GIVEN DATA:

=== Section Start ===

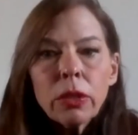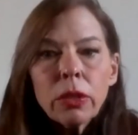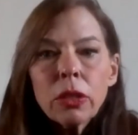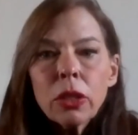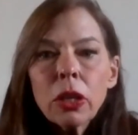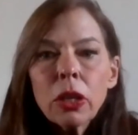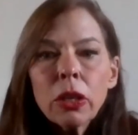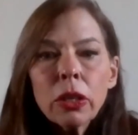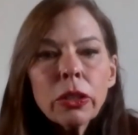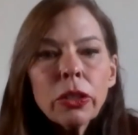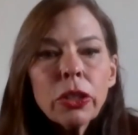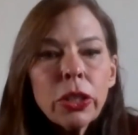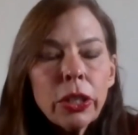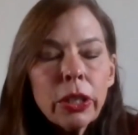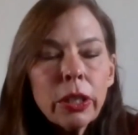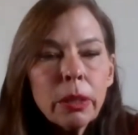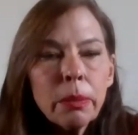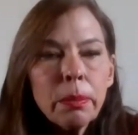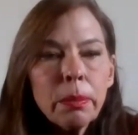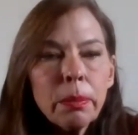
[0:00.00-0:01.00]
turn
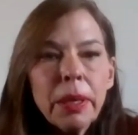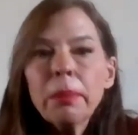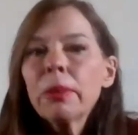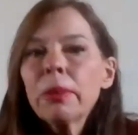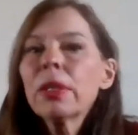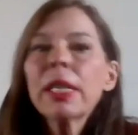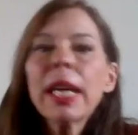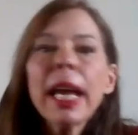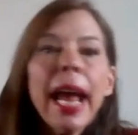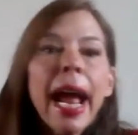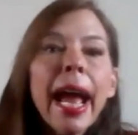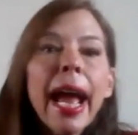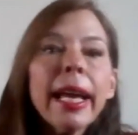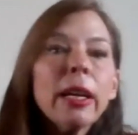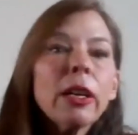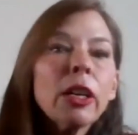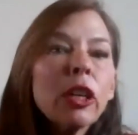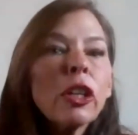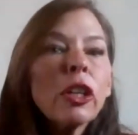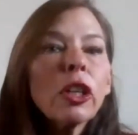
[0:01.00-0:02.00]
to your people and say,
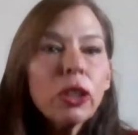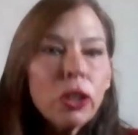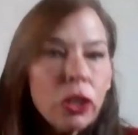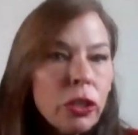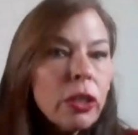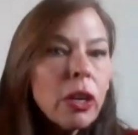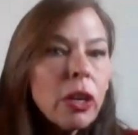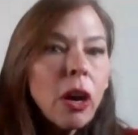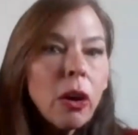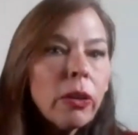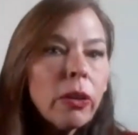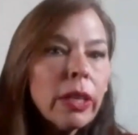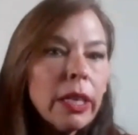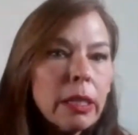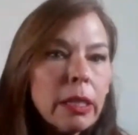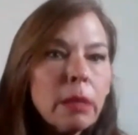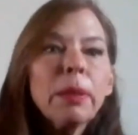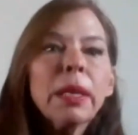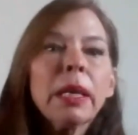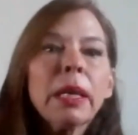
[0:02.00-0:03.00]
hey, could you call
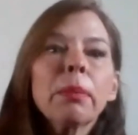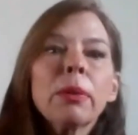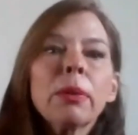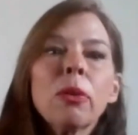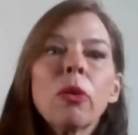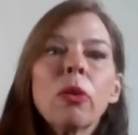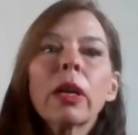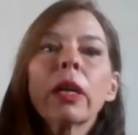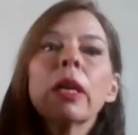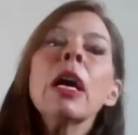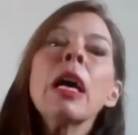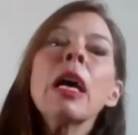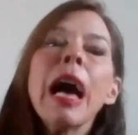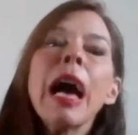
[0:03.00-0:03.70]
these people? Or,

=== Section End ===

WHAT THE TASK ASKS:
Produce the data again character for character, with the images left out.

FINISHED EXERCISE:
[0:00.00-0:01.00]
turn
[0:01.00-0:02.00]
to your people and say,
[0:02.00-0:03.00]
hey, could you call
[0:03.00-0:03.70]
these people? Or,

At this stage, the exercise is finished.